А Немчинов казался здесь странным, попавшим по недоразумению. Даже одеждой своей – всё те же летние жеваные брючки, рубашонка, босоножки с черными носками. И как у Сторожева он не обращал внимания на прелестный интерьер, так и тут словно не замечал окружающего великолепия – огромных окон, высоких потолков с лепниной, камина, выложенного красным и черным мрамором (похожего от этого на Мавзолей Ленина), дубовых панелей и антикварных светильников. Он сосредоточился на сути – что в конечном итоге было правильнее всего.
Разговор вел Павел. Он отнесся к Немчинову крайне уважительно. Первым делом попросил расписаться на книге о Постолыкине. Поинтересовался, как распродается тираж. Посетовал: не ценят у нас настоящих книг. Изъявил готовность поспособствовать: купить остаток и распространить в сарынском бизнес-сообществе. А потом сказал:
– Валера мне тут случайно обмолвился – простим его, да? – что братики мне сюрприз готовят. Это приятно, конечно. Хотя как-то, честно говоря, неловко.
– А чего неловкого? – не согласился Петр. – Вон Зимянский картину о себе заказал. Маслом. Три на четыре, двенадцать квадратных метров.

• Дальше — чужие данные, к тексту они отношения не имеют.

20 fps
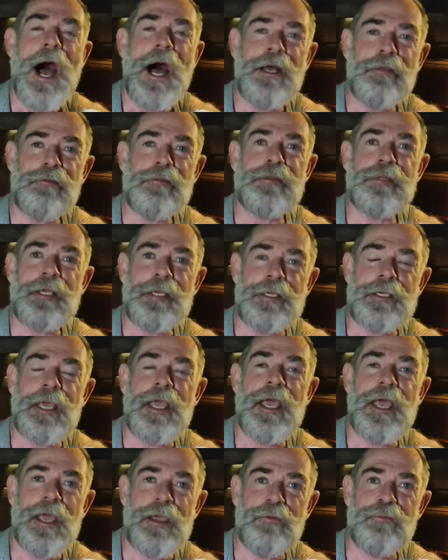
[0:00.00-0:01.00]
I think
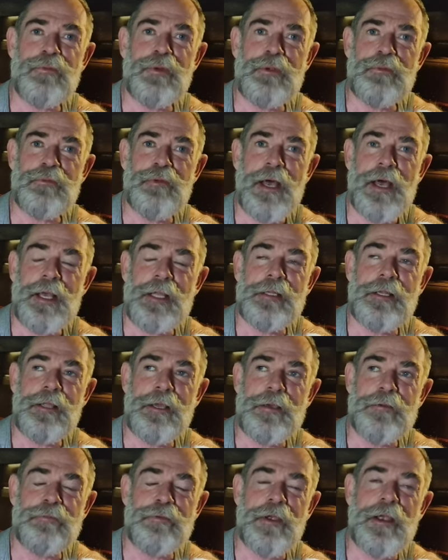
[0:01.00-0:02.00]
every van
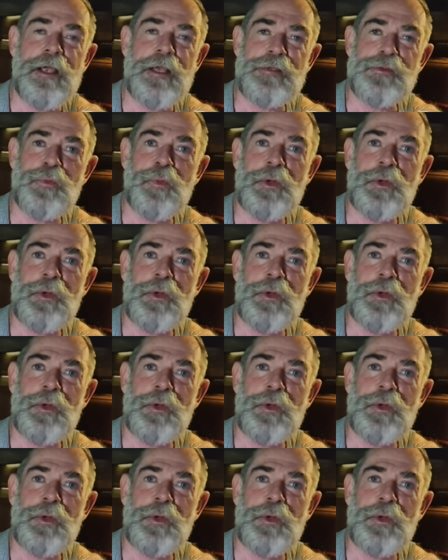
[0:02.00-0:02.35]
lifer has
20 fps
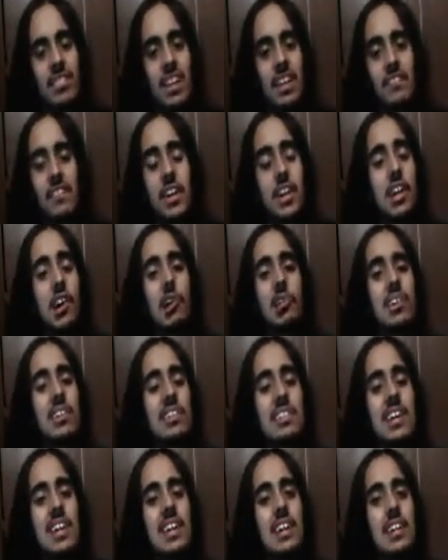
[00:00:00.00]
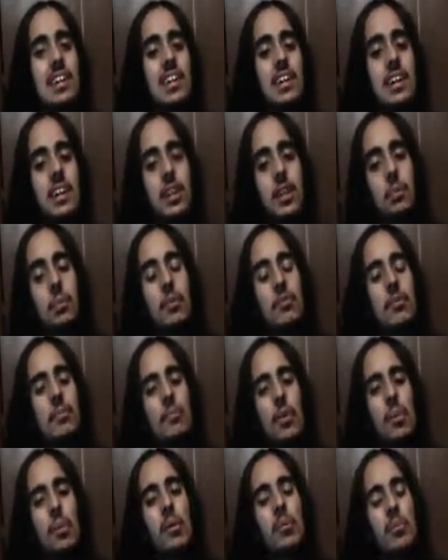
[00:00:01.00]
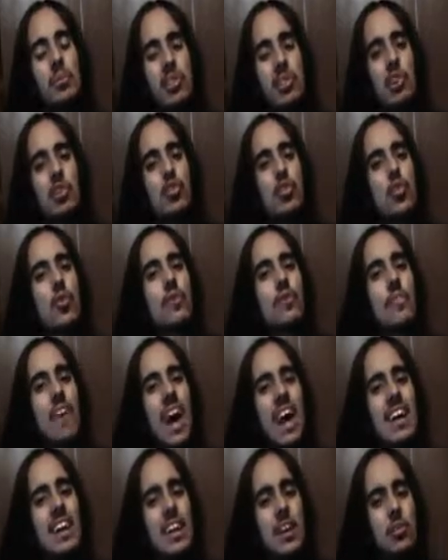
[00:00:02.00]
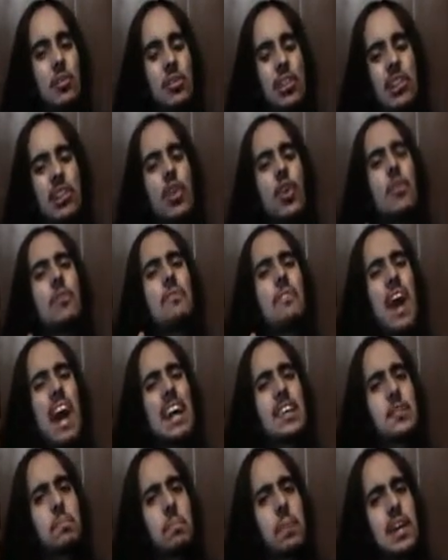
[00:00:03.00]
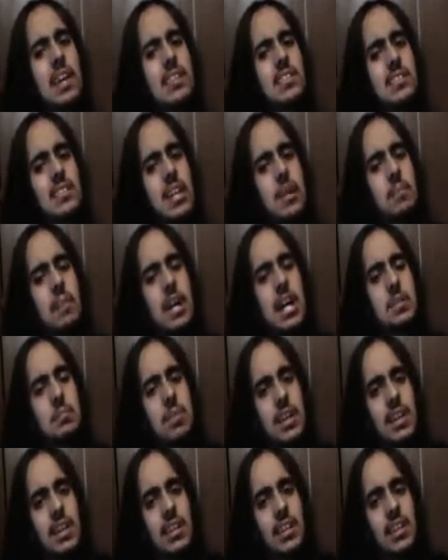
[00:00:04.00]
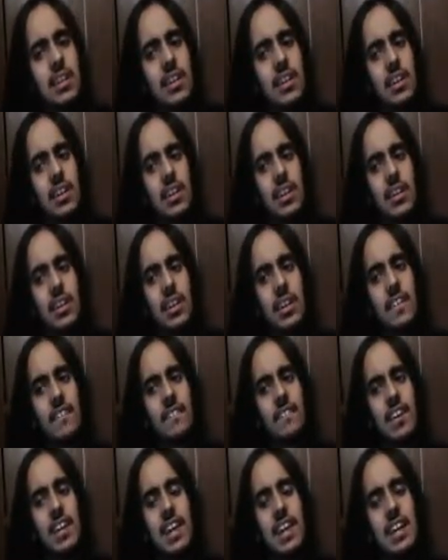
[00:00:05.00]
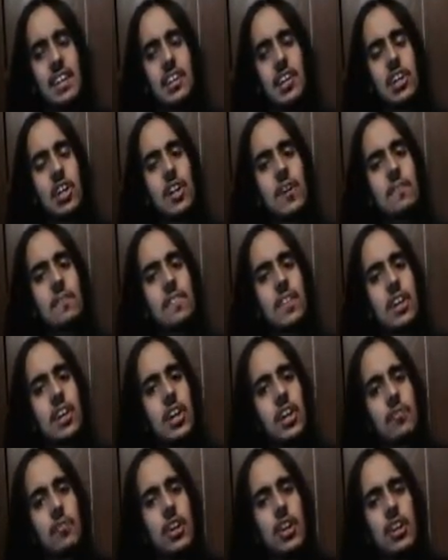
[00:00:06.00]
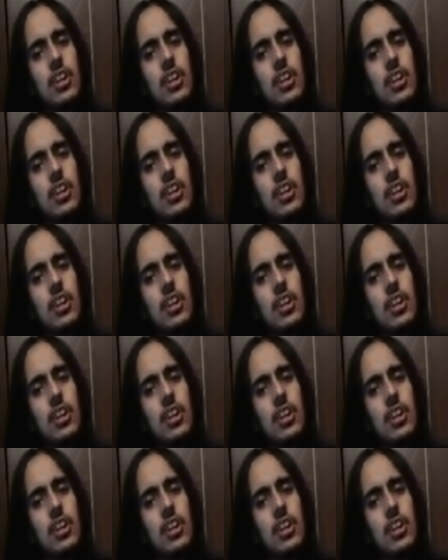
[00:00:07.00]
But no, they didn't. The movie for me was a little too fat. It was a little fast paced, in my opinion, and they could have gone a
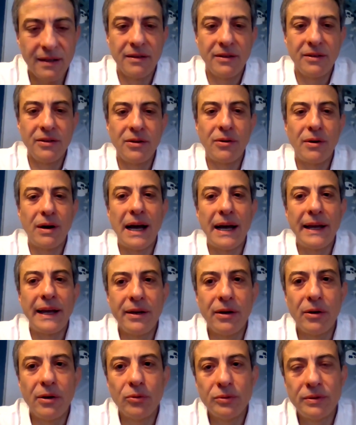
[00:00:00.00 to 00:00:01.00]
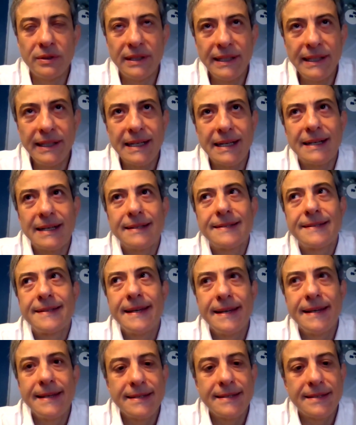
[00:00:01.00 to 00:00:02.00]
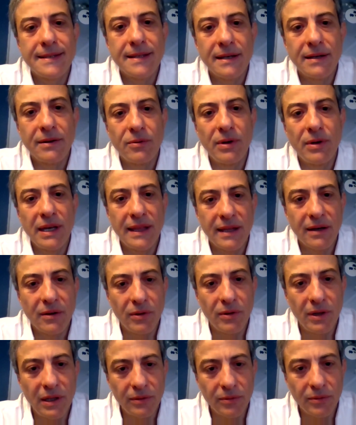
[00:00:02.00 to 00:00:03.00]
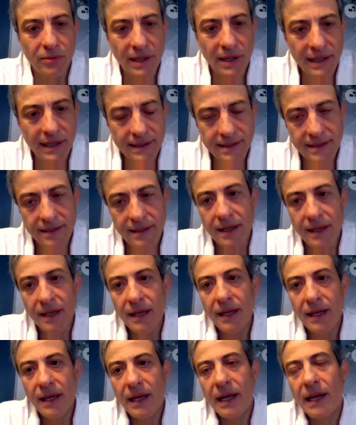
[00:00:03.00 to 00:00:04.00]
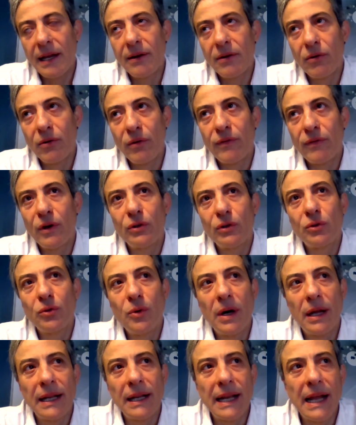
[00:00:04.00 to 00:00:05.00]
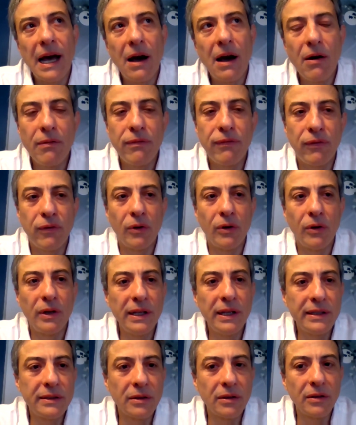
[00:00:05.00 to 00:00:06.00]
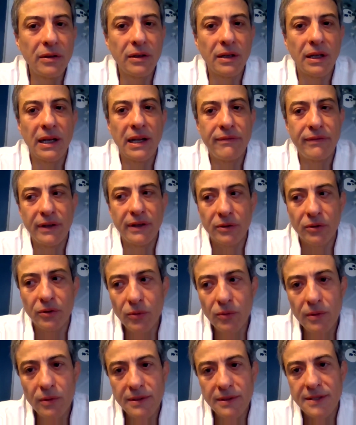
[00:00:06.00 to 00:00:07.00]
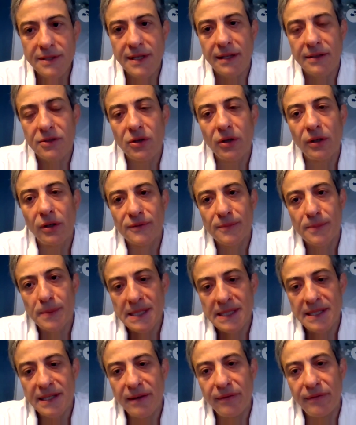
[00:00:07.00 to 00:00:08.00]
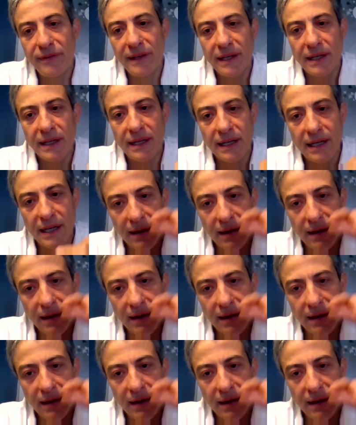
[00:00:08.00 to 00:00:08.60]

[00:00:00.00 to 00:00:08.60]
IoT has changed the way the world works, and we've got to allow for little clever tools that solve specific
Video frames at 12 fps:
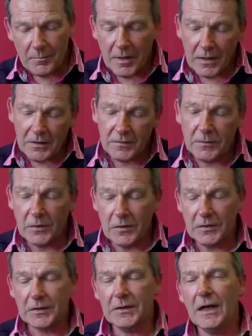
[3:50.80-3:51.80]
By the
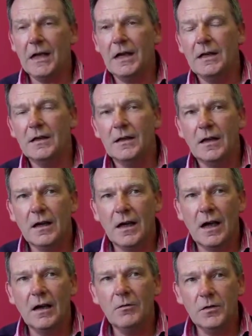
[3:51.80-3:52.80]
fourth day,
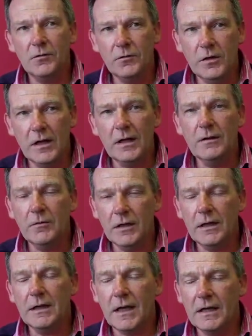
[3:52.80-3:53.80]
I was really,
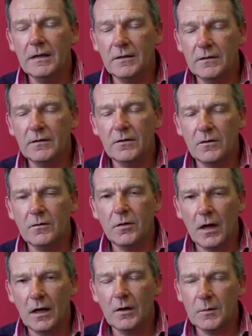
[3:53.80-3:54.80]
really getting
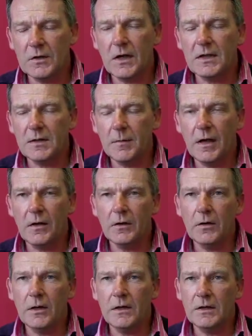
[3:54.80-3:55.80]
quite upset about
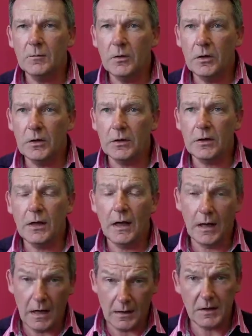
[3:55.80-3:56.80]
going into work.
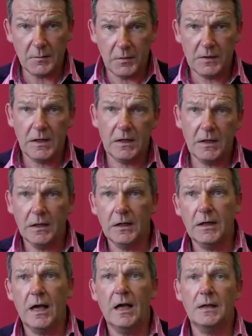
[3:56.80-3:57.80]
And I had this particular
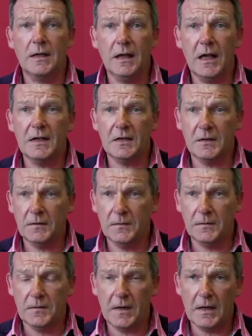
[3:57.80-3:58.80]
class of
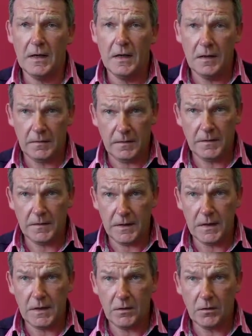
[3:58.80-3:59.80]

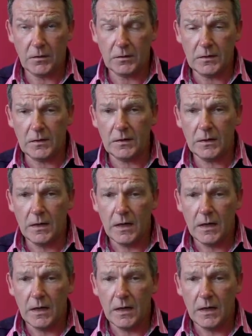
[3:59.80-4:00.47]
15-year-olds.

Во весь холл висит. Я как первый раз увидел, даже испугался, входишь, а он висит и смотрит, глаза с кулак. Жутковато. А про Соткина по его заказу почти художественное кино сняли. И что?
– А то, Петя, – ответил Павел, – что картина маслом, три на четыре, она висит дома. И это самое почти художественное кино, оно для своих, home video такое. А книгу делать для дома, для семьи – глупо. Книгу люди должны читать.
– Ну и пусть читают. Я тебе хоть десять тысяч распространю, и еще спасибо скажут.
– Ага. И мы разбогатеем, – усмехнулся Павел. – Нет. Моя идея такая, я вот Валере уже сказал: написать книгу вообще о нашей семье. С родословной.
– А что, есть родословная? – спросил Немчинов.
Павел встал и подвел всех к камину, где стояла картонка с фамильным деревом, повернутая тыльной стороной. Перевернул.
– Это, конечно, эскиз, – сказал Павел. – Схема.
Илья осмотрел.
– И всё?
– В том-то и дело.
– А я вообще где-то в стороне, – обиженно заметил Петр.
– Ты не Костяков, брат, ты по женской линии, – объяснил Павел. – Строго говоря, тебя тут вообще быть не должно.
– Спасибо. А мама моя разве не Костякова?
– Ну и взял бы ее фамилию, – посоветовал Максим.
– С какой стати? Мне и по отцу неплохо. Вот еще найти бы его и потолковать кое о чем, – добавил Петр. – Если он еще живой.
– Значит, я про всех должен написать? – уточнял Немчинов.
– Ну да.
– И про Леонида?
Максим посмотрел на Павла и сделал что-то быстрое руками, пальцами. Павел ответил тем же. Максим еще раз произвел свои пассы, склонил голову вопросительно набок. Павел ответил еще короче.
Что они делают? – подумал Немчинов. И тут же сообразил – как что? Они же дети глухонемой матери, они умеют вот так общаться. Большое преимущество!
– Извините, что при вас беседуем таким образом, – сказал Павел. – Привычка детства. О чем мы говорили?
О том же, о чем вы сейчас на пальцах, подумал Немчинов, но вслух напомнил:
– О вашем брате.
– И о нем, конечно. Он, может, из нас был самый перспективный. На всю страну гремел бы. Но – судьба. Трагическая случайность. А книга все-таки юбилейная, поэтому расписывать особо не нужно.
– Значит, вы хотите, чтобы я написал историю семьи? Начиная с какого времени?
– А с какого информацию найдете, – ответил Павел. – Сначала что-то вроде исторического предисловия. А потом про отца с мамой, а потом про нас.
– Я обошелся бы, – сказал Максим. – Вон ты мне нарисовал – две жены, трое детей… Не считая еще одного внебрачного. И что в разводе писать не обязательно, и так ясно.